JAMAICA, Queens (PIX11) -- Before a Queens mom was awakened by federal agents last Thursday in her Jamaica home—accused with her friend of stockpiling materials to bomb subways—the borough was familiar with previous plots that involved men. Back in the fall of 2009, the suspects were grabbed in another part of Queens—three old friends from Flushing High School who lived near Whitestone.
Plots like these date back to the late 1990’s—when two Palestinian men living in Sunset Park, Brooklyn prepared four backpacks containing pipe bombs, ready to detonate at a spot where subway lines met the Long Island Railroad. A stunned roommate flagged police, and carnage was avoided.
Retired NYPD undercover, Michael Zotto, was involved in a 2004 case that foiled a plot on the Herald Square subway station at 34th Street in Manhattan, before the Republican National Convention that year.
“I remember following them down the subway,” Zotto said of the two suspects, as he recounted their behavior, “and actually timing when the trains were coming in. Looking at the police officers on the platform.”
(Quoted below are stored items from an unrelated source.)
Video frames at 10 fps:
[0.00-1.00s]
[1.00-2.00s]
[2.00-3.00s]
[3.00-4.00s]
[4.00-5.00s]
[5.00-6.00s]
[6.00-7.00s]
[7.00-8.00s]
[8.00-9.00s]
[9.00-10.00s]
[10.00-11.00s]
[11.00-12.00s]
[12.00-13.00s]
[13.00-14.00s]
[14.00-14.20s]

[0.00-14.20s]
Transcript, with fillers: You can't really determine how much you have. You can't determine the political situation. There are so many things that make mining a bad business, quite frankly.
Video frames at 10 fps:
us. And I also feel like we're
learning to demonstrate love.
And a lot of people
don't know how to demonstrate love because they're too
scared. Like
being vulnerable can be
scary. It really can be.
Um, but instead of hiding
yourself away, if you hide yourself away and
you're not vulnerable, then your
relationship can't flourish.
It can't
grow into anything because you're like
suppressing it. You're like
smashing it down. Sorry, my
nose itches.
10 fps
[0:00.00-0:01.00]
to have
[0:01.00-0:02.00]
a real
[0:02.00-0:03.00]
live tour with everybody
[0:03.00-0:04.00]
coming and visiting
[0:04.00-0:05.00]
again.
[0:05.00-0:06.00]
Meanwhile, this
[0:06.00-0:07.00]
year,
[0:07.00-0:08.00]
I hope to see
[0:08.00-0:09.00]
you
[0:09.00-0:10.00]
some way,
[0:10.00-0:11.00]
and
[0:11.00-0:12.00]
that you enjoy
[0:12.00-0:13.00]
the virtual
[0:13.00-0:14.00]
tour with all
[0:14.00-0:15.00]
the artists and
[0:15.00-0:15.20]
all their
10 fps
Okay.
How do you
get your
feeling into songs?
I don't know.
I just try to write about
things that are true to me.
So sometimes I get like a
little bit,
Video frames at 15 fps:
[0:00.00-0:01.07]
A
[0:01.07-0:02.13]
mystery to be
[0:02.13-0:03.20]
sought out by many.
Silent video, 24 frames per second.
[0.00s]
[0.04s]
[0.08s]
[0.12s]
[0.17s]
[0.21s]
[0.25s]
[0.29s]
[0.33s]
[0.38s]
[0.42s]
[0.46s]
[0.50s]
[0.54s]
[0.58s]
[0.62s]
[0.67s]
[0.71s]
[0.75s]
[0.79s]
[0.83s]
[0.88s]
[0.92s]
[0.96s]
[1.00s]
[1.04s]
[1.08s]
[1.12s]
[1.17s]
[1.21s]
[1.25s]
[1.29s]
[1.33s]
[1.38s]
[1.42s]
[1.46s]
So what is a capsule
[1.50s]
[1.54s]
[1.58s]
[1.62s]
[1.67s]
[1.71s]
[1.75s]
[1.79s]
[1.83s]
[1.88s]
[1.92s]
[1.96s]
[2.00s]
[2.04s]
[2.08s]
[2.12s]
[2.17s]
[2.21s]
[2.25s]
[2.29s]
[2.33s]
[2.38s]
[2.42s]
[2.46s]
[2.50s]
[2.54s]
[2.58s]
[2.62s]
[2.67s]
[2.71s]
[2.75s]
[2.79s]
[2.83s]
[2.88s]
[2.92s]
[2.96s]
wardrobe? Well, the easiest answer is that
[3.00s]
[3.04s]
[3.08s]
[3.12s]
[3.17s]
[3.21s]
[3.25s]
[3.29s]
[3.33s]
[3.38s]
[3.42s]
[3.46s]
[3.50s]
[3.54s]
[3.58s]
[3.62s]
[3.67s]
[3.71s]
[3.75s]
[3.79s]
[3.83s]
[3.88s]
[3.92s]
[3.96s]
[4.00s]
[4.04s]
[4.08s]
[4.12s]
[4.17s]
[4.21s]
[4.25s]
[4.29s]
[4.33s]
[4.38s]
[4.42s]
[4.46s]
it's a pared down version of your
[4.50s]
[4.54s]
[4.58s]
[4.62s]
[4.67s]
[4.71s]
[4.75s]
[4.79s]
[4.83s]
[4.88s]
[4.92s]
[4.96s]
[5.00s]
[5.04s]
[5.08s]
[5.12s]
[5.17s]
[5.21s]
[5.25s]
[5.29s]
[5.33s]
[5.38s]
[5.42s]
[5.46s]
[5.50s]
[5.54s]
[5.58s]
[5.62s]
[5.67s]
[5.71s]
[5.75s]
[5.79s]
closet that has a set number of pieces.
“How far do you let something like that go, before you take a case down?” Zotto asked.
Zotto’s case involved the use of a paid, confidential informant. One of the suspects, James Elshafay, was only 19 when he was arrested on Staten Island. He was taking medication for schizophrenia and depression.
He immediately agreed to cooperate with the government and testified against his accomplice, Shawahar Matin Siraj. Elshafay got five years in prison. Siraj was sentenced to 30.
“We have concern with how people are being zeroed in on,” said Pardiss Kebriaei, a senior attorney with the Center for Constitutional Rights. People with problems “like poverty, mental health issues,” she said.
Professor Charles Strozier, founder of the John Jay College Center on Counter-terrorism, said of New York’s failed subway plots, “I find it incredible it hasn’t happened!” He said the foiled conspiracies show the NYPD’s and FBI’s intelligence gathering has been good and “it gives a measure of confidence.”
Retired detective Zotto recalled the post 9/11 environment, when undercovers were gauging the temperature in neighborhood cafes and mosques, based on tips from the community.
“A lot of the information came from individuals inside these mosques,” Zotto recalled. “They don’t like the rhetoric in their own house of worship, and they’ll tip us off. If you don’t have these listening posts, if you don’t have these people—whether undercover officers or confidential informants—you’re not going to prevent the next attack.”
Professor Strozier agrees, even as he notes the danger is higher overseas. “It’s much more in western Europe and North Africa than it is here,” he told PIX11.
Attorney Pardiss Kebrieaei said Americans are not getting the full story.
“If you sort of look underneath attention-grabbing headlines….I think you’ve seen that undercover agents and informants have played significant roles in furthering, if not creating, the plot,” Kebrieaei said.
“We know in a lot of these cases, people are held in prolonged, solitary confinement.”
Kebrieaei pointed to the 2006 case of Syed Fahad Hashmi, who was accused of providing material support to Al Qaeda. Part of the complaint against him said he held luggage for two weeks, in his apartment, that contained socks and ponchos for Al Qaeda fighters in Pakistan. The lawyer said Hashmi was facing 70 years in prison if convicted, so after three years in solitary confinement at the Metropolitan Correctional Center, Hashmi took a plea deal that brought him 15 years in jail. The attorney said Hashmi spent another three years in solitary at the “super max” federal prison in Florence, Colorado, before being moved to another facility.
“There are clearly discriminatory abuses that take place,” Kebrieaei said.
Professor Strozier defends the difficult work of counter-terrorism. “it’s a hard job to be undercover,” he said. “You’re dealing with people who are bent on committing murder. An act of terrorism is going to wreak havoc for the city.”
Retired detective Zotto said the job he did—continued today by hundreds of others—is vital.
“It’s crucial in every investigation,” Zotto said. “It’s crucial in every investigation, post 9/11. There were probably fifty thwarted attacks.”